Cheick Oumar Sissoko :
Les sanctions, c’est d’abord la fermeture des frontières. Cela ne nous dérangera pas plus que les autres. Nous apportons pour le Sénégal 1.250 milliards de Fcfa au port de Dakar par an. Beaucoup plus à la Côte d’Ivoire, au port d’Abidjan. Parce que nous achetons tout aussi dans ce pays (le carburant, le lait, les yaourts, la banane, l’avocat etc). Mais, il y aura une révolte si cela continue. Les gens ne doivent pas s’inquiéter par rapport à cela.

Le problème, c’est au niveau des banques, pour notre trésorerie. On nous ferme les banques, mais nous en avons ici qui sont dirigées par des Maliens. Alors, qu’on développe le patriotisme de ces banques, avec l’association des banques et des entreprises financières, on doit pouvoir trouver la solution pour que le versement de nos tarifs douaniers et des impôts puisse être effectué.

En réalité, il faut simplement voir au niveau du Patronat, de la Chambre de commerce, des opérateurs économiques, des bureaux de nos douanes et impôts, ainsi qu’au ministère des Finances, des solutions existent pour faire face à cela. Les Maliens seront donc prêts à soutenir l’effort. Tout cela est vraiment devenu le secret des dieux. On ne le saura absolument pas s’il n’y a pas une rencontre entre les deux légitimités.

Je n’ai aucune inquiétude, nous pouvons relever ces défis. Ce n’est pas la première fois que notre peuple se trouve confronté à de telles décisions. Et puis, nous savons que des pays ne veulent absolument pas engager l’embargo tels que le Sénégal, le Burkina-Faso. Nous n’avons aucun problème à passer par la Mauritanie qui ne fait pas partie de la Cedeao, l’Algérie non plus. Donc, nous avons des solutions que le peuple va pouvoir trouver. Le peule va pouvoir soutenir toutes les solutions proposées par ceux qui nous dirigent aujourd’hui.
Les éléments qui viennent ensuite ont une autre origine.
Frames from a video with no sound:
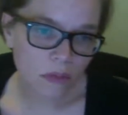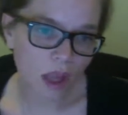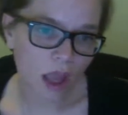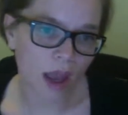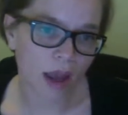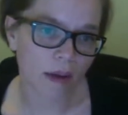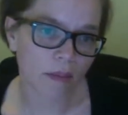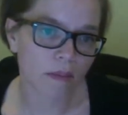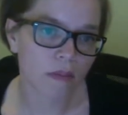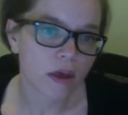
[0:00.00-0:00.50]

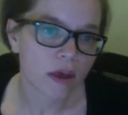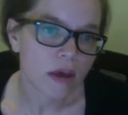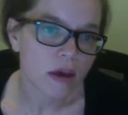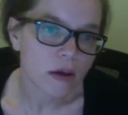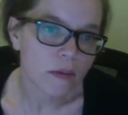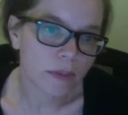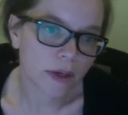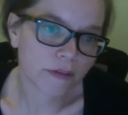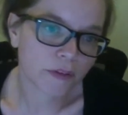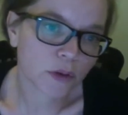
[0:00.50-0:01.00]

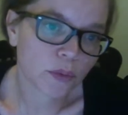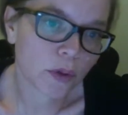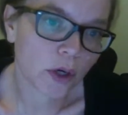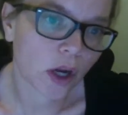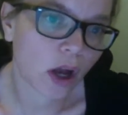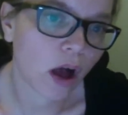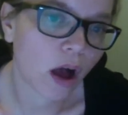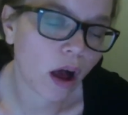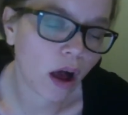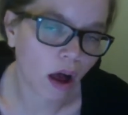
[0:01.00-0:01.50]
But if you
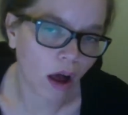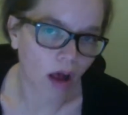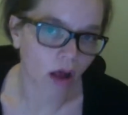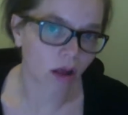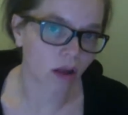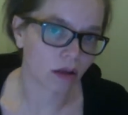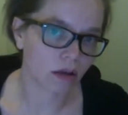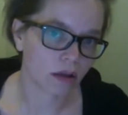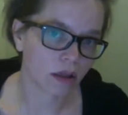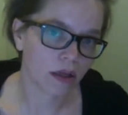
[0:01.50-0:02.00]

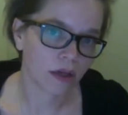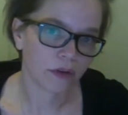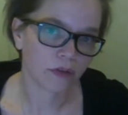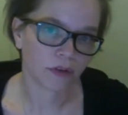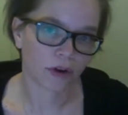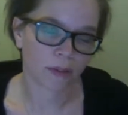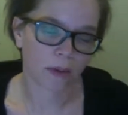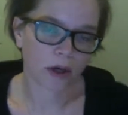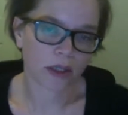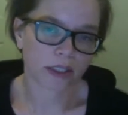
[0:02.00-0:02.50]
recall
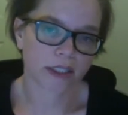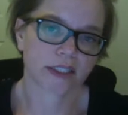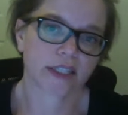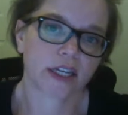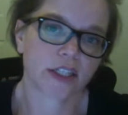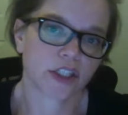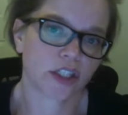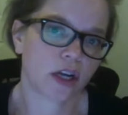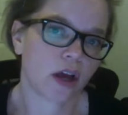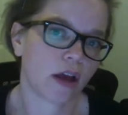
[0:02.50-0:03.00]
from our
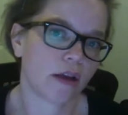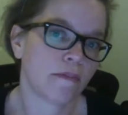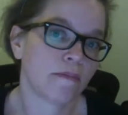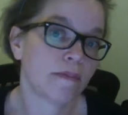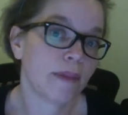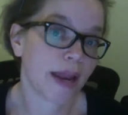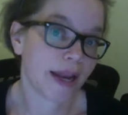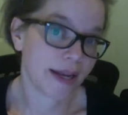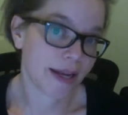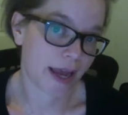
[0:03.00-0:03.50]
discussion on
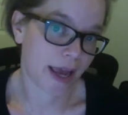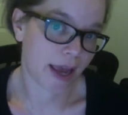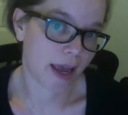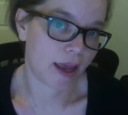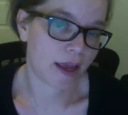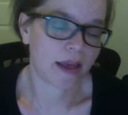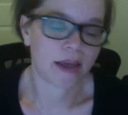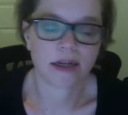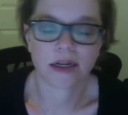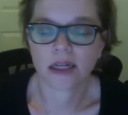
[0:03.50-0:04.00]

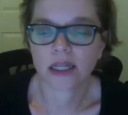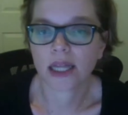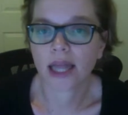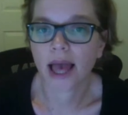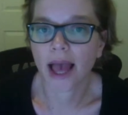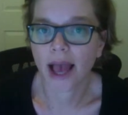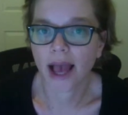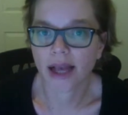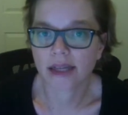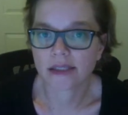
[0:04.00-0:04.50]
Monday in
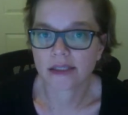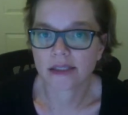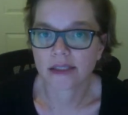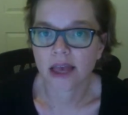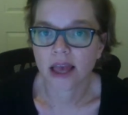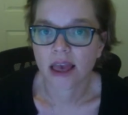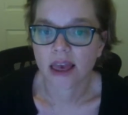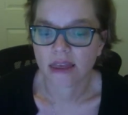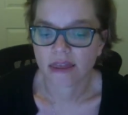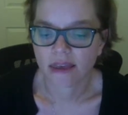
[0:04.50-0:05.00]
class
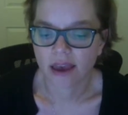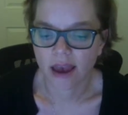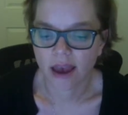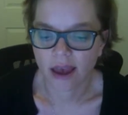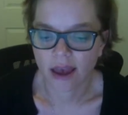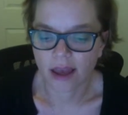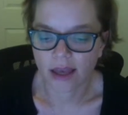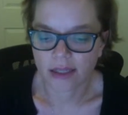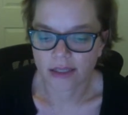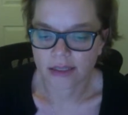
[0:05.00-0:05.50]

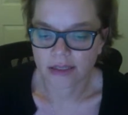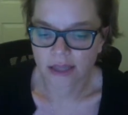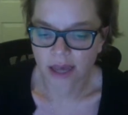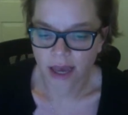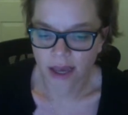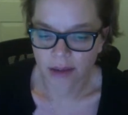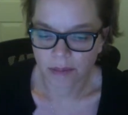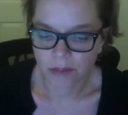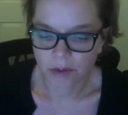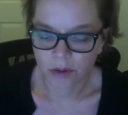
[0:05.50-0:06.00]
that
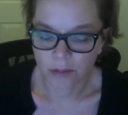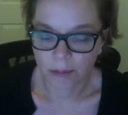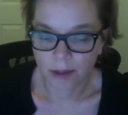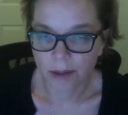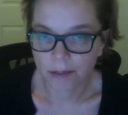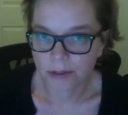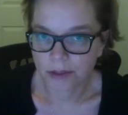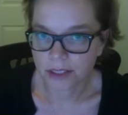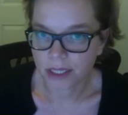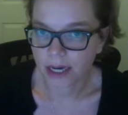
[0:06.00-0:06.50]
your
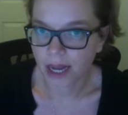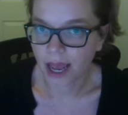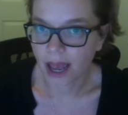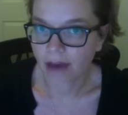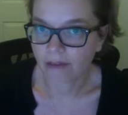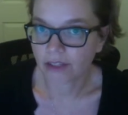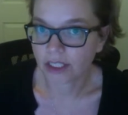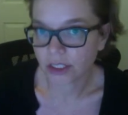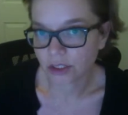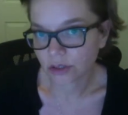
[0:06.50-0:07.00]
paper is going to
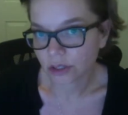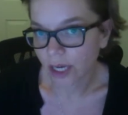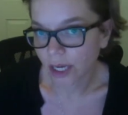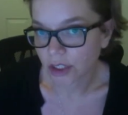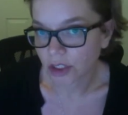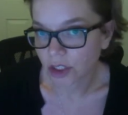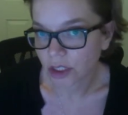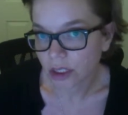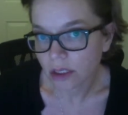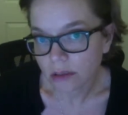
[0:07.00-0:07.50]
have an
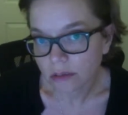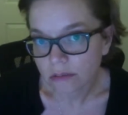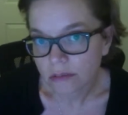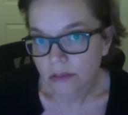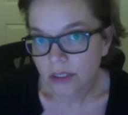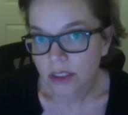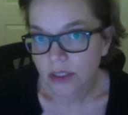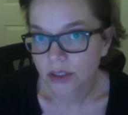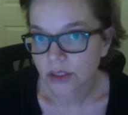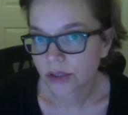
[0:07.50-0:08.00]
introduction,
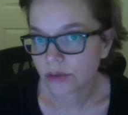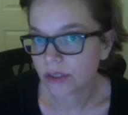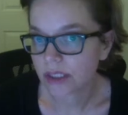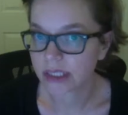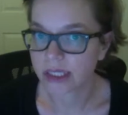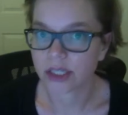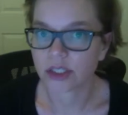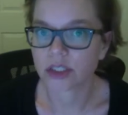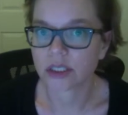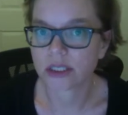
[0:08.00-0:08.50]
two
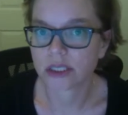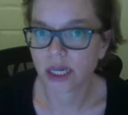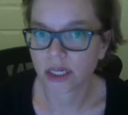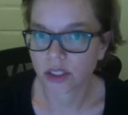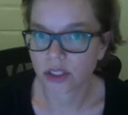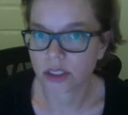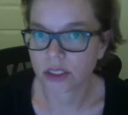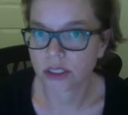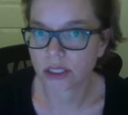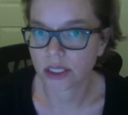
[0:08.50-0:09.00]
discussion
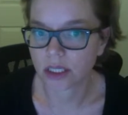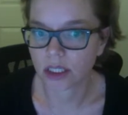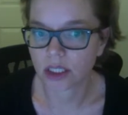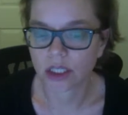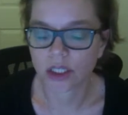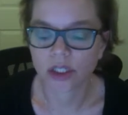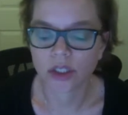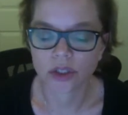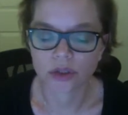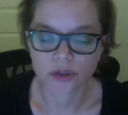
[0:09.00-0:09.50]
sections, and a
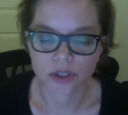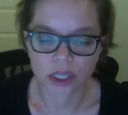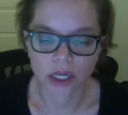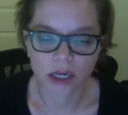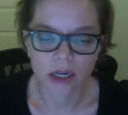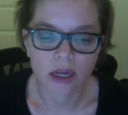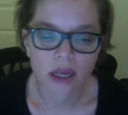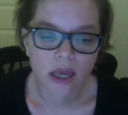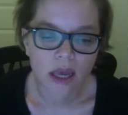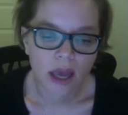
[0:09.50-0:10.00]
conclusion.
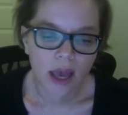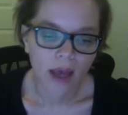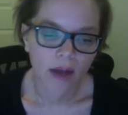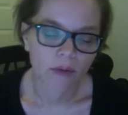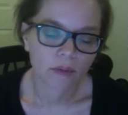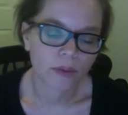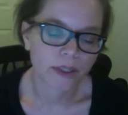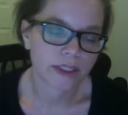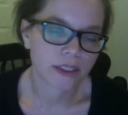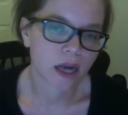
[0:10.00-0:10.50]

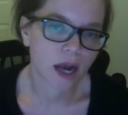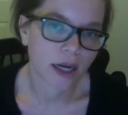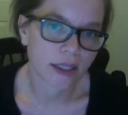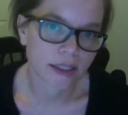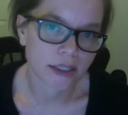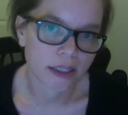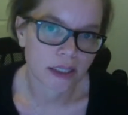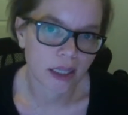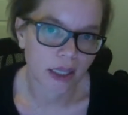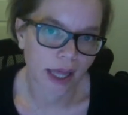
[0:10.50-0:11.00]
And we talked
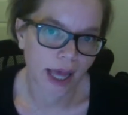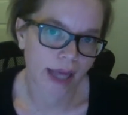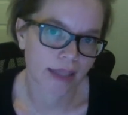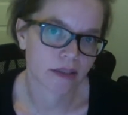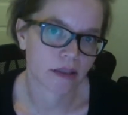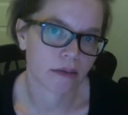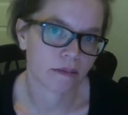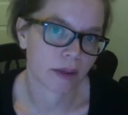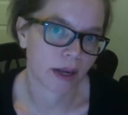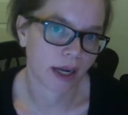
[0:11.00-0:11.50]
in
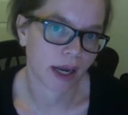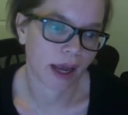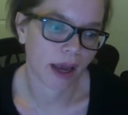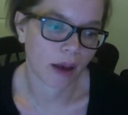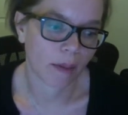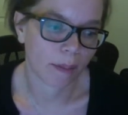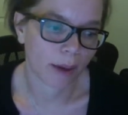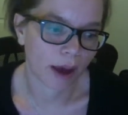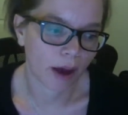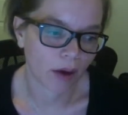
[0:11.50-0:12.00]
class on Monday
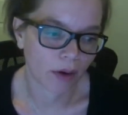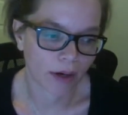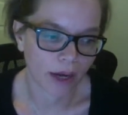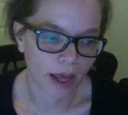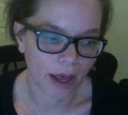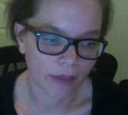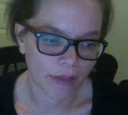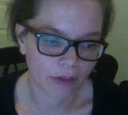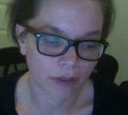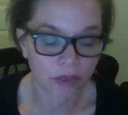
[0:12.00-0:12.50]
about
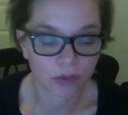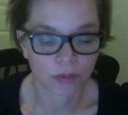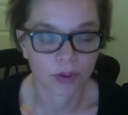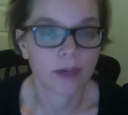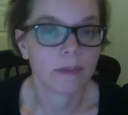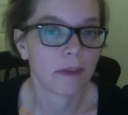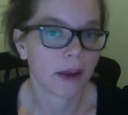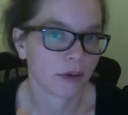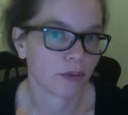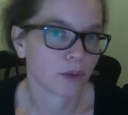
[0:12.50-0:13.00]
the
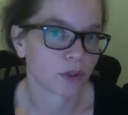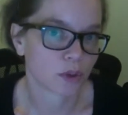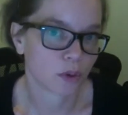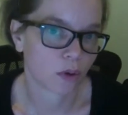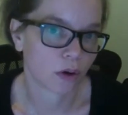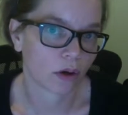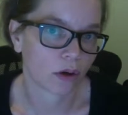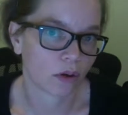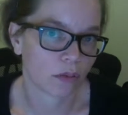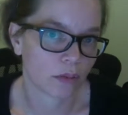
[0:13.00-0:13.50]
three main
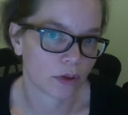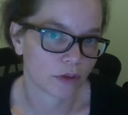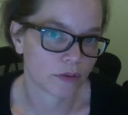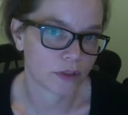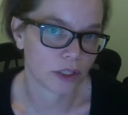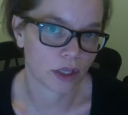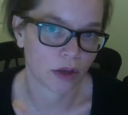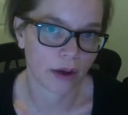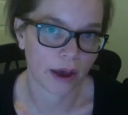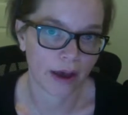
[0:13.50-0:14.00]
rhetorical moves
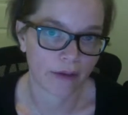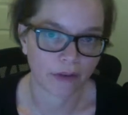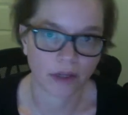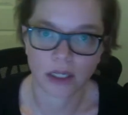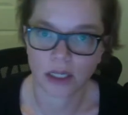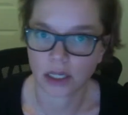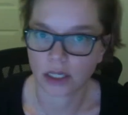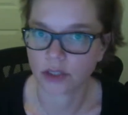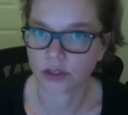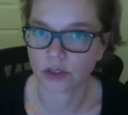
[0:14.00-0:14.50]
that you have in
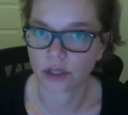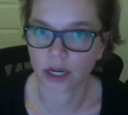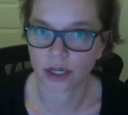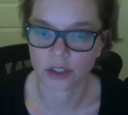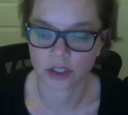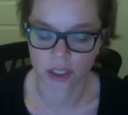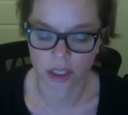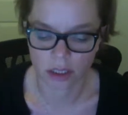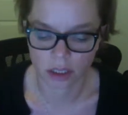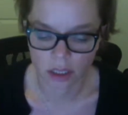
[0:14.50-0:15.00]
an
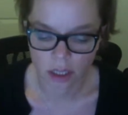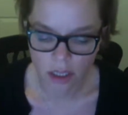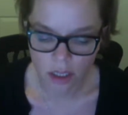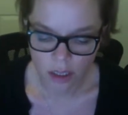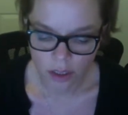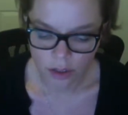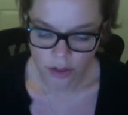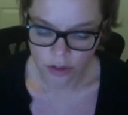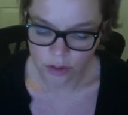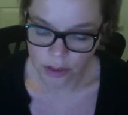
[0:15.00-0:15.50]
introduction:
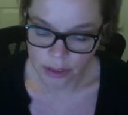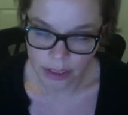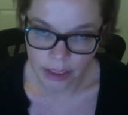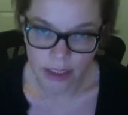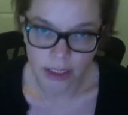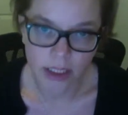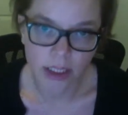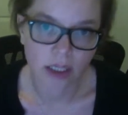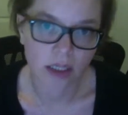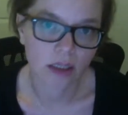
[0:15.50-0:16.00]
your
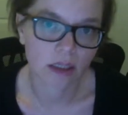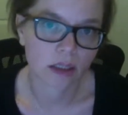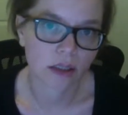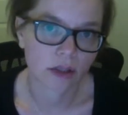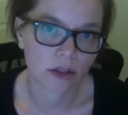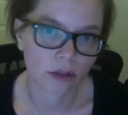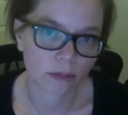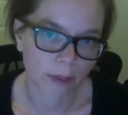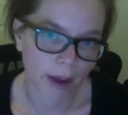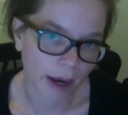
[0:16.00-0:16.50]
lead-in,
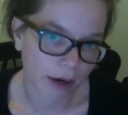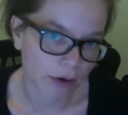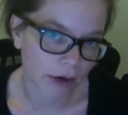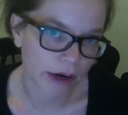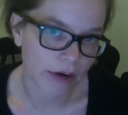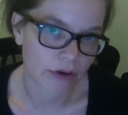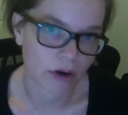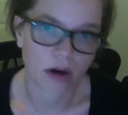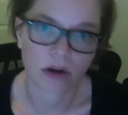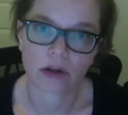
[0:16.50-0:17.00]
your
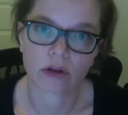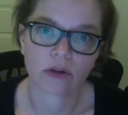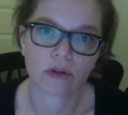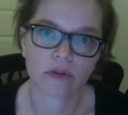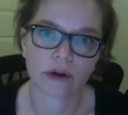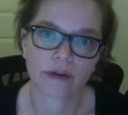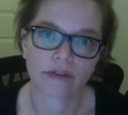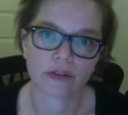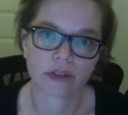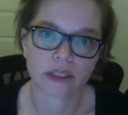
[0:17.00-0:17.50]
background article
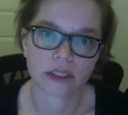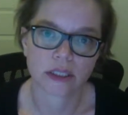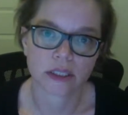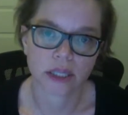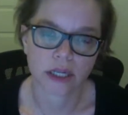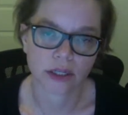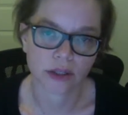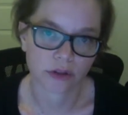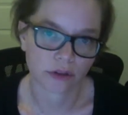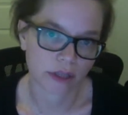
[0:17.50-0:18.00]
reference,
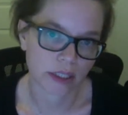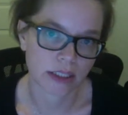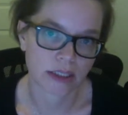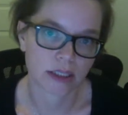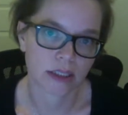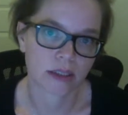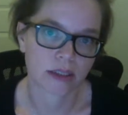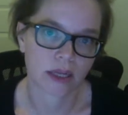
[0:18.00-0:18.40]
and your thesis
L’Essor : Face à la situation, comme la voie semble tracée dans votre lettre ouverte, quelle posture doit adopter le peuple malien ?
Cheick Oumar Sissoko :
Le peuple malien doit se mobiliser, parce qu’il est en train de développer une révolution citoyenne pour mieux s’assurer un horizon politique, économique social et culturel. Ce qui va lui permettre de jouir de ses ressources humaines immenses, de ses potentialités énormes qui expliquent tout l’intérêt de la communauté internationale pour notre pays.

Nous avons un bel avenir devant nous. Nous avons simplement besoin d’assurer notre souveraineté et notre indépendance avec une République laïque, démocratique et souveraine.